Lorsque la Nouvelle approche a été lancée il y a un an, l’ONU a souligné qu’elle «exprime une expression concrète et sincère des regrets de l’Organisation» et  a présenté deux approches possibles pour fournir des remèdes aux personnes affectées: l’aide individuelle et les projets communautaires. Au cours de l’année, les Nations Unies se sont de plus en plus retirées de l’aide individuelle, bien que les victimes aient souligné leur besoin de paiements directs pour se remettre des conséquences financières dévastatrices de la perte des soutiens de famille, et des dettes encourues pour enterrer leurs proches.

« Mon enfant était tout ce que j’avais. C’est lui qui payait mon loyer, me donnait de l’argent pour faire des affaires, et il est mort. Maintenant, je marche dans les rues avec rien, je n’ai même pas d’endroit oú dormir », a déclaré une victime du choléra, Mireille Alcime, dans la vidéo. Elle a déclaré au Secrétaire général Guterres: «Je demande une compensation, une compensation individuelle afin que je puisse survivre, que je puisse à nouveau vivre. »

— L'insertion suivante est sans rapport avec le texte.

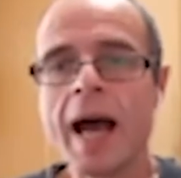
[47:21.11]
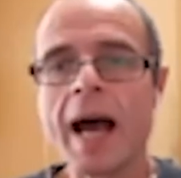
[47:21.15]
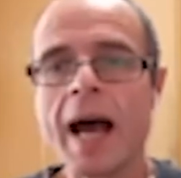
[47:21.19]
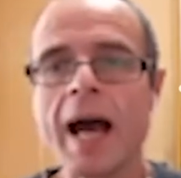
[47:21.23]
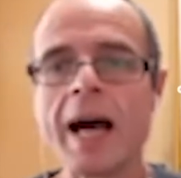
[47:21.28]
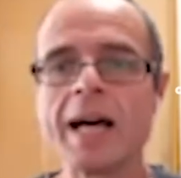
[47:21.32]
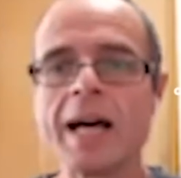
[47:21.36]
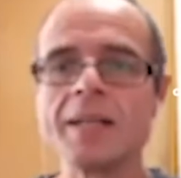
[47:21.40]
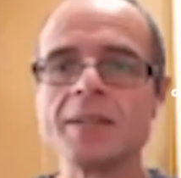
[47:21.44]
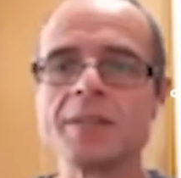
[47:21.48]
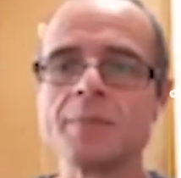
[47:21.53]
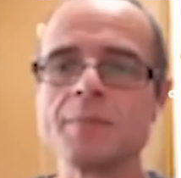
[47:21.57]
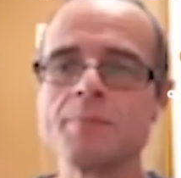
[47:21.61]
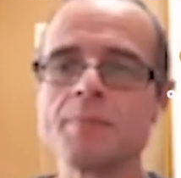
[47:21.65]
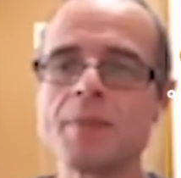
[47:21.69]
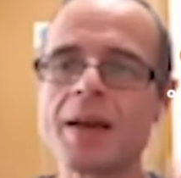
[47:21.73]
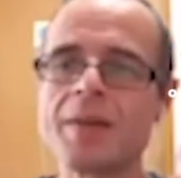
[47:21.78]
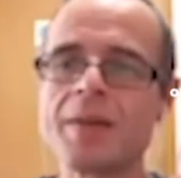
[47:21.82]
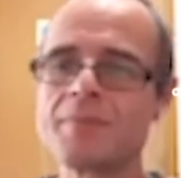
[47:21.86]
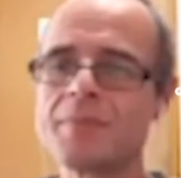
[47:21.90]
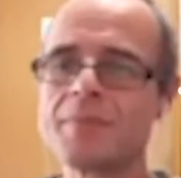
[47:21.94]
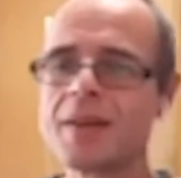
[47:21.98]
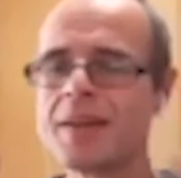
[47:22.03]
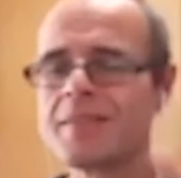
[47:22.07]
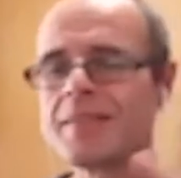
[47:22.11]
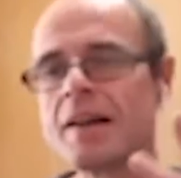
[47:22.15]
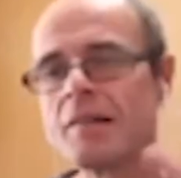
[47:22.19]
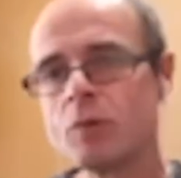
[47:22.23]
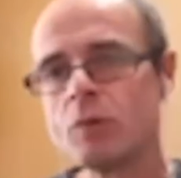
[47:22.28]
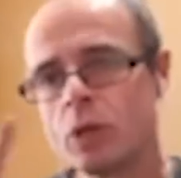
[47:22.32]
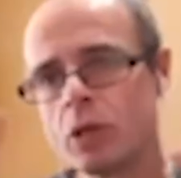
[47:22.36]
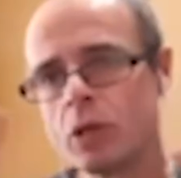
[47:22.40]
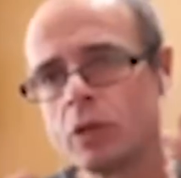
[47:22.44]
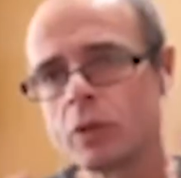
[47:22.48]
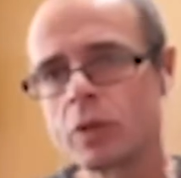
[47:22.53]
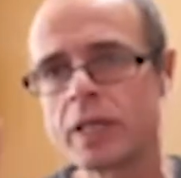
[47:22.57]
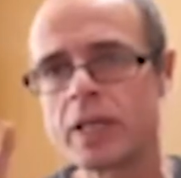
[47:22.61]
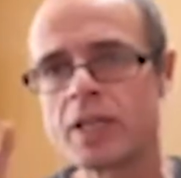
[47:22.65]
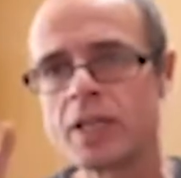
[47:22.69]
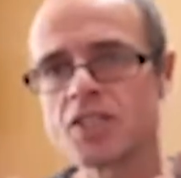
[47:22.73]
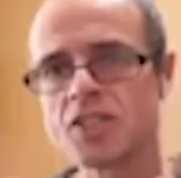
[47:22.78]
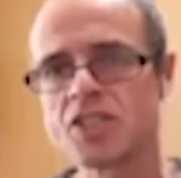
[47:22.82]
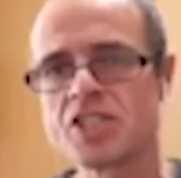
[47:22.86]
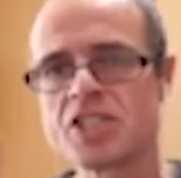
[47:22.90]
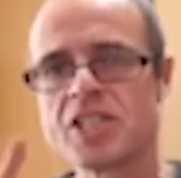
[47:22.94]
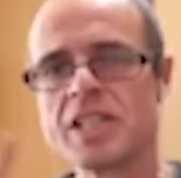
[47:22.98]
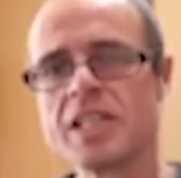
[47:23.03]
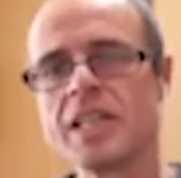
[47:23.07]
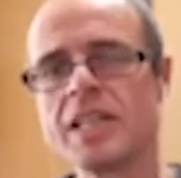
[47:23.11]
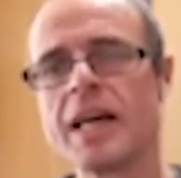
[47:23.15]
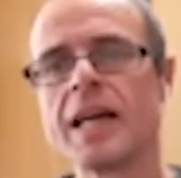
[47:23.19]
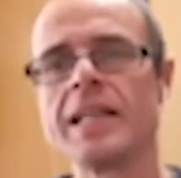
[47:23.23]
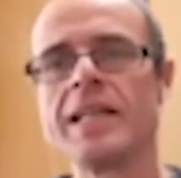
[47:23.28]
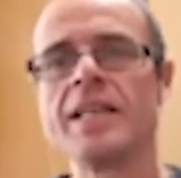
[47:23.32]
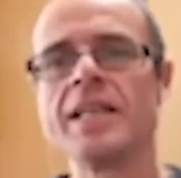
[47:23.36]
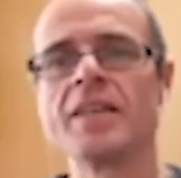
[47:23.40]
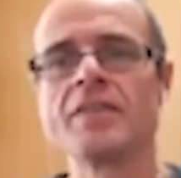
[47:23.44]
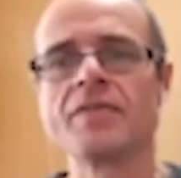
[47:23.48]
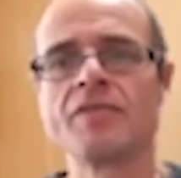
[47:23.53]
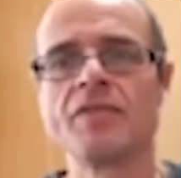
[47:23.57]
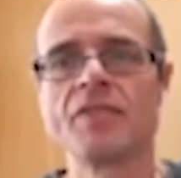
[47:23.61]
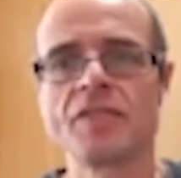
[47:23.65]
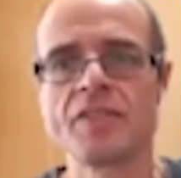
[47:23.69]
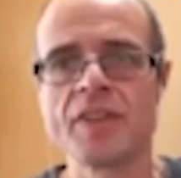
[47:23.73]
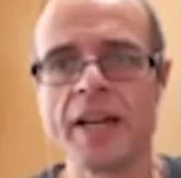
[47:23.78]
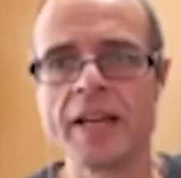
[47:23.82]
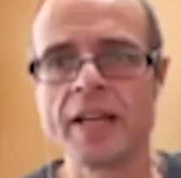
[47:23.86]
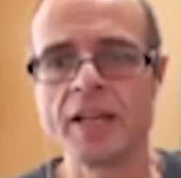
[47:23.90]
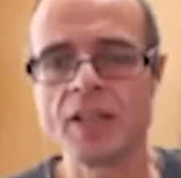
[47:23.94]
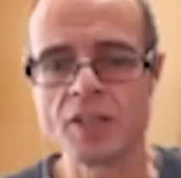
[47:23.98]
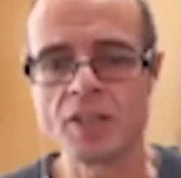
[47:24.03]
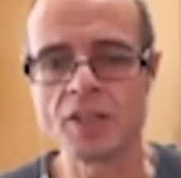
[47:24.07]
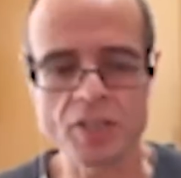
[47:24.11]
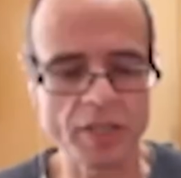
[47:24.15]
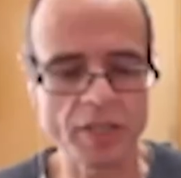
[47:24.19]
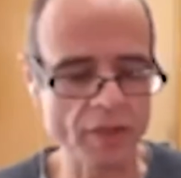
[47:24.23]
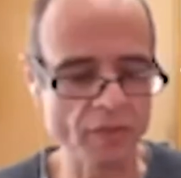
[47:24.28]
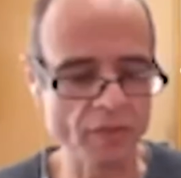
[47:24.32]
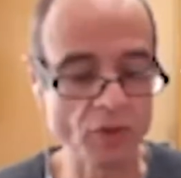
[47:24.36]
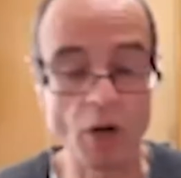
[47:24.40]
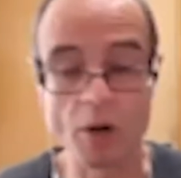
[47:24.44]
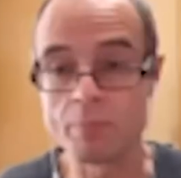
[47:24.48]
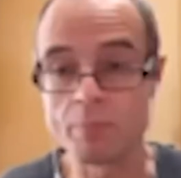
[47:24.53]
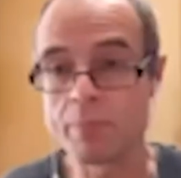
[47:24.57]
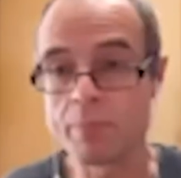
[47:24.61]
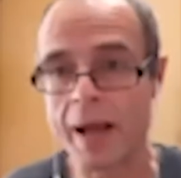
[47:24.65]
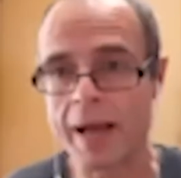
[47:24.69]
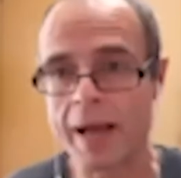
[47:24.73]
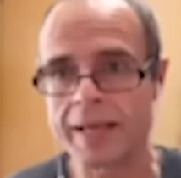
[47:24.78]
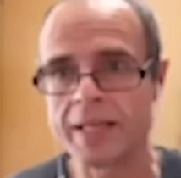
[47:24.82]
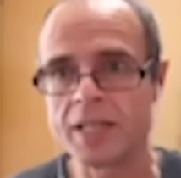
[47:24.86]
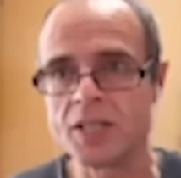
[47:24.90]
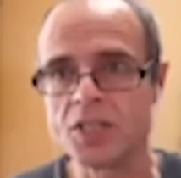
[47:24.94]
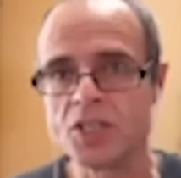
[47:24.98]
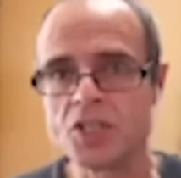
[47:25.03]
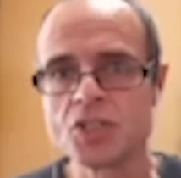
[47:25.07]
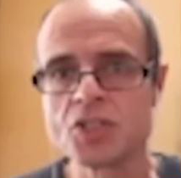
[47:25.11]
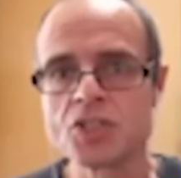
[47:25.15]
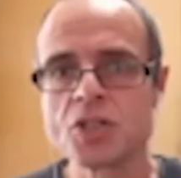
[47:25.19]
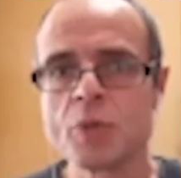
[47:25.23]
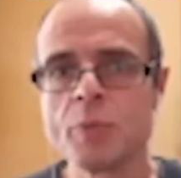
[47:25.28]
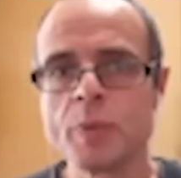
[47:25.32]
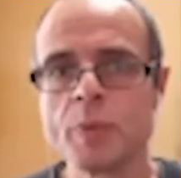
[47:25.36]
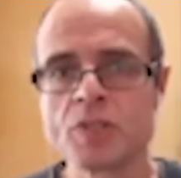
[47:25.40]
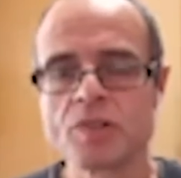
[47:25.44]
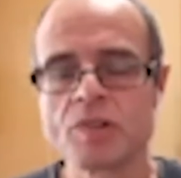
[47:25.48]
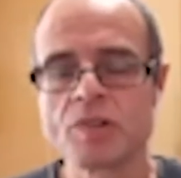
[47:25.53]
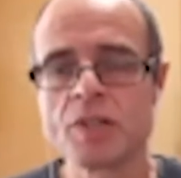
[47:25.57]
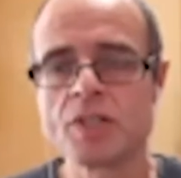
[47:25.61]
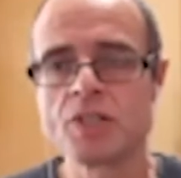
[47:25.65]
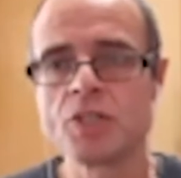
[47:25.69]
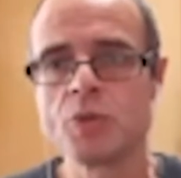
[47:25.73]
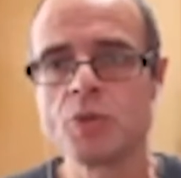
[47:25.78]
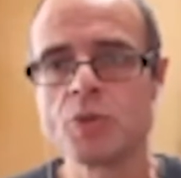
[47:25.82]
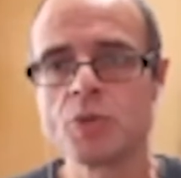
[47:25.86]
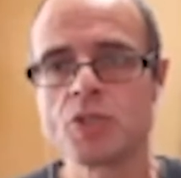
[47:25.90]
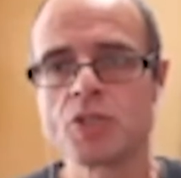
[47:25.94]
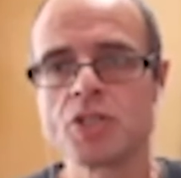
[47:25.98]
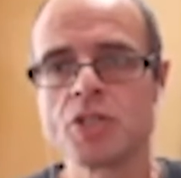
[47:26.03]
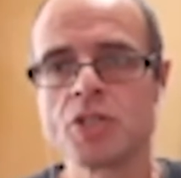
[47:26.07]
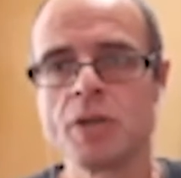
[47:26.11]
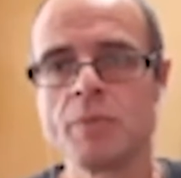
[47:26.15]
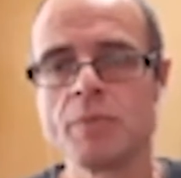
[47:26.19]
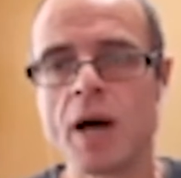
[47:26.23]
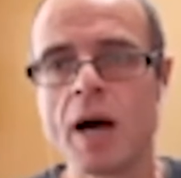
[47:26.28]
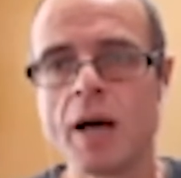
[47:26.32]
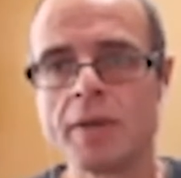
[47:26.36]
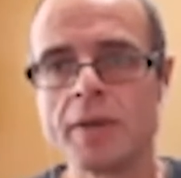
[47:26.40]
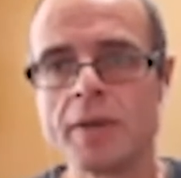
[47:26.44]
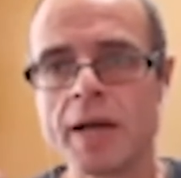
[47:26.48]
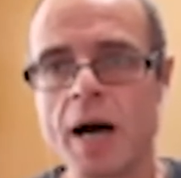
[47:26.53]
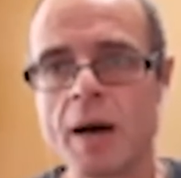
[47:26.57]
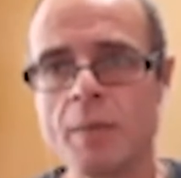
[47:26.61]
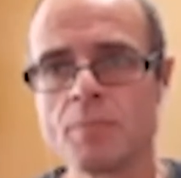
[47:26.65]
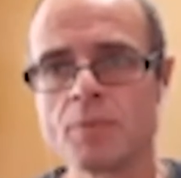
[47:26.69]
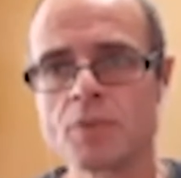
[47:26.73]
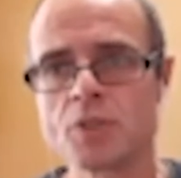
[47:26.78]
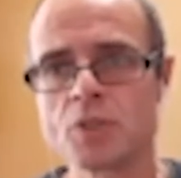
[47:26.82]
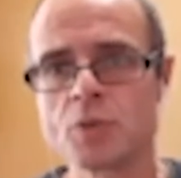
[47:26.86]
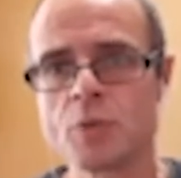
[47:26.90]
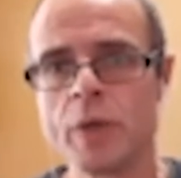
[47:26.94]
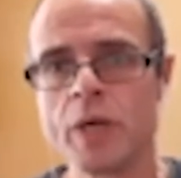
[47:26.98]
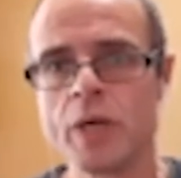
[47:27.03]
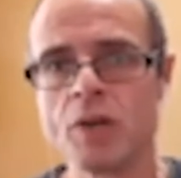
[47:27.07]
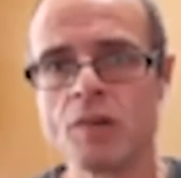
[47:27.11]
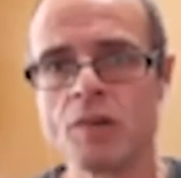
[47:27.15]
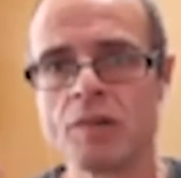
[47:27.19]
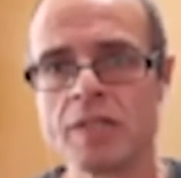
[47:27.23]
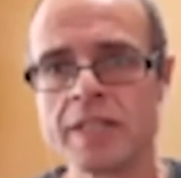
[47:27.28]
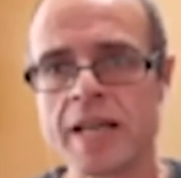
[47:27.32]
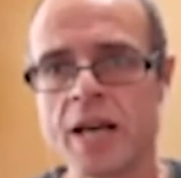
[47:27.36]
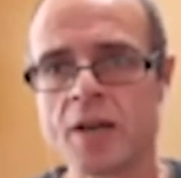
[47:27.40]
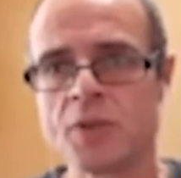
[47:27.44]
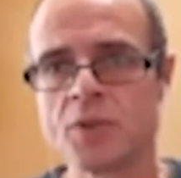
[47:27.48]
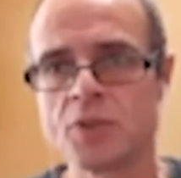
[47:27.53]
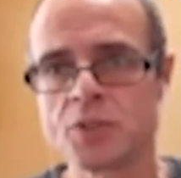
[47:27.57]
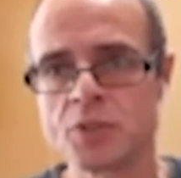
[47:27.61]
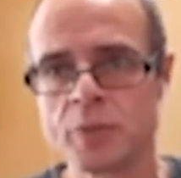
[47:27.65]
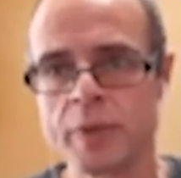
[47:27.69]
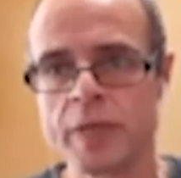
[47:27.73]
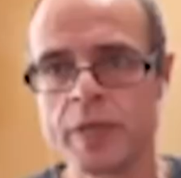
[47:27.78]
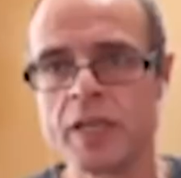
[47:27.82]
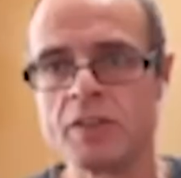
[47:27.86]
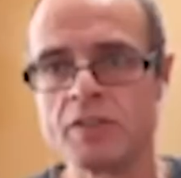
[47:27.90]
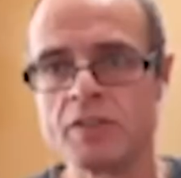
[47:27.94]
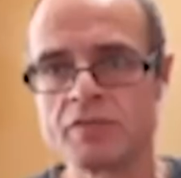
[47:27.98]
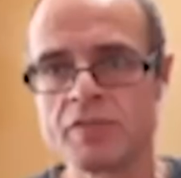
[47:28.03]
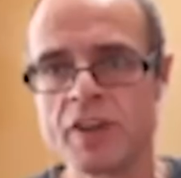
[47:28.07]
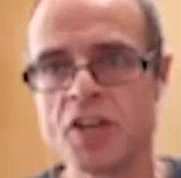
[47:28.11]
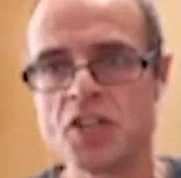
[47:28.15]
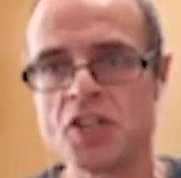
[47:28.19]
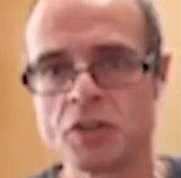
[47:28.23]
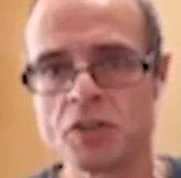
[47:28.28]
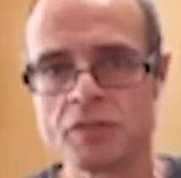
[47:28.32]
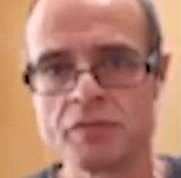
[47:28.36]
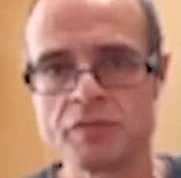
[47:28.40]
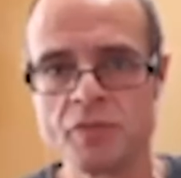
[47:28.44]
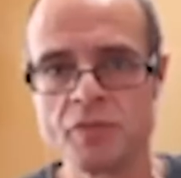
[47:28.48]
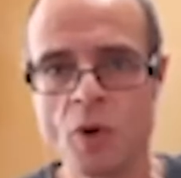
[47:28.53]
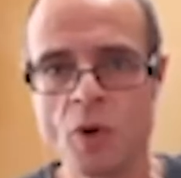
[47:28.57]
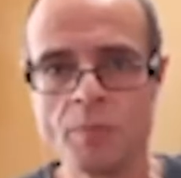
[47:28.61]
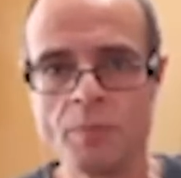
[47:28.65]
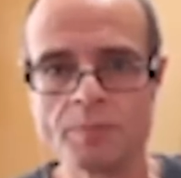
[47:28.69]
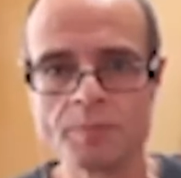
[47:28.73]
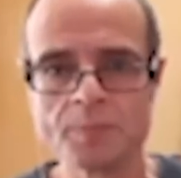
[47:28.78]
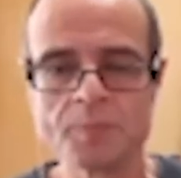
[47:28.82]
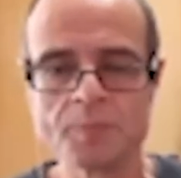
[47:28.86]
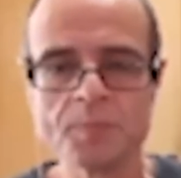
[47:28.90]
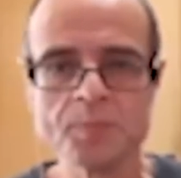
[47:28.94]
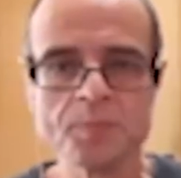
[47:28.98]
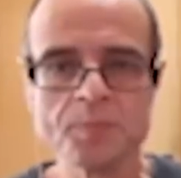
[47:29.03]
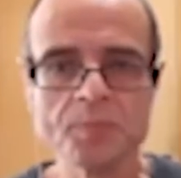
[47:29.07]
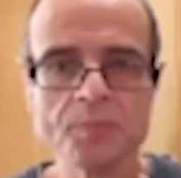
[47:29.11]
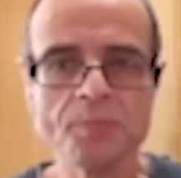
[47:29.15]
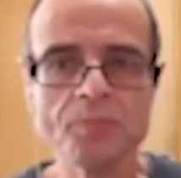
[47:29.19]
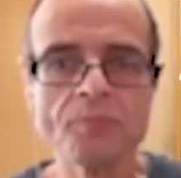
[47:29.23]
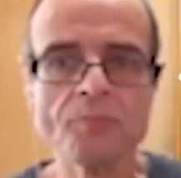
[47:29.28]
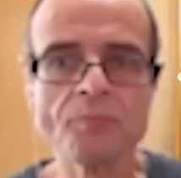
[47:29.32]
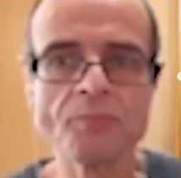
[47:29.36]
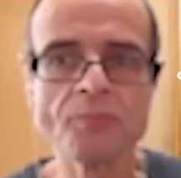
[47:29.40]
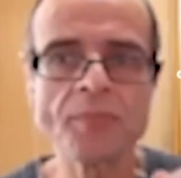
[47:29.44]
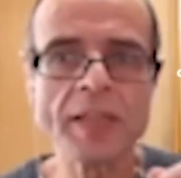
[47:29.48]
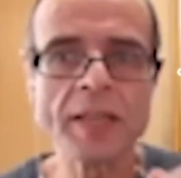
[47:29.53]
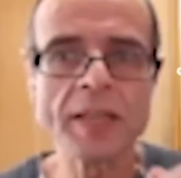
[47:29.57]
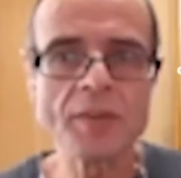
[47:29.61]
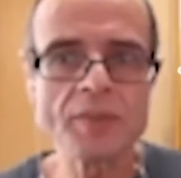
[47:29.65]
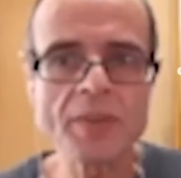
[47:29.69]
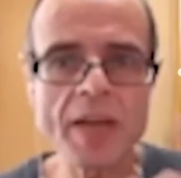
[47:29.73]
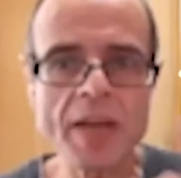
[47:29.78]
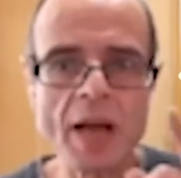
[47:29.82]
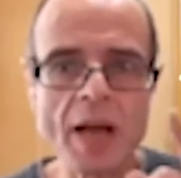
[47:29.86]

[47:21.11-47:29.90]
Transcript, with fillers: And they're all looking at slightly different things and they've got baggage. So we're trying to use the term an upswing or a downswing in facial form. Yeah.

La promesse de l’ONU de consulter les victimes reste également presque totalement non réalisée. Malgré la promesse des Nations Unies de « placer les victimes au coeur du travail » de la Nouvelle Approche et  de développer le programme d’aide matérielle aux victimes promis en consultation avec « les victimes, leurs familles et leurs communautés », l’ONU n’a pas encore annoncé aucun plan d’engager avec les victimes autour de leurs besoins et leurs priorités de réparation

« Les victimes ont le droit d’être entendues, et l’ONU a l’obligation d’écouter et d’être guidée par leur conseil. Ce n’est pas au malfaiteur de choisir la justice pour sa victime », a ajouté Joseph.

Les excuses du secrétaire général et le lancement de la Nouvelle Approche il y a un an ont venues après six années d’obstruction et de dénégations par l’ONU de son rôle dans l’épidémie, malgré les preuves accablantes que son introduction a été causée par un pauvre traitement des déchets de la MINUSTAH. Le traitement de l’épidémie par l’ONU a été largement critiqué, y compris par ses propres experts des droits de l’homme, et a conduit à un recours collectif e par les victimes du choléra contre l’ONU.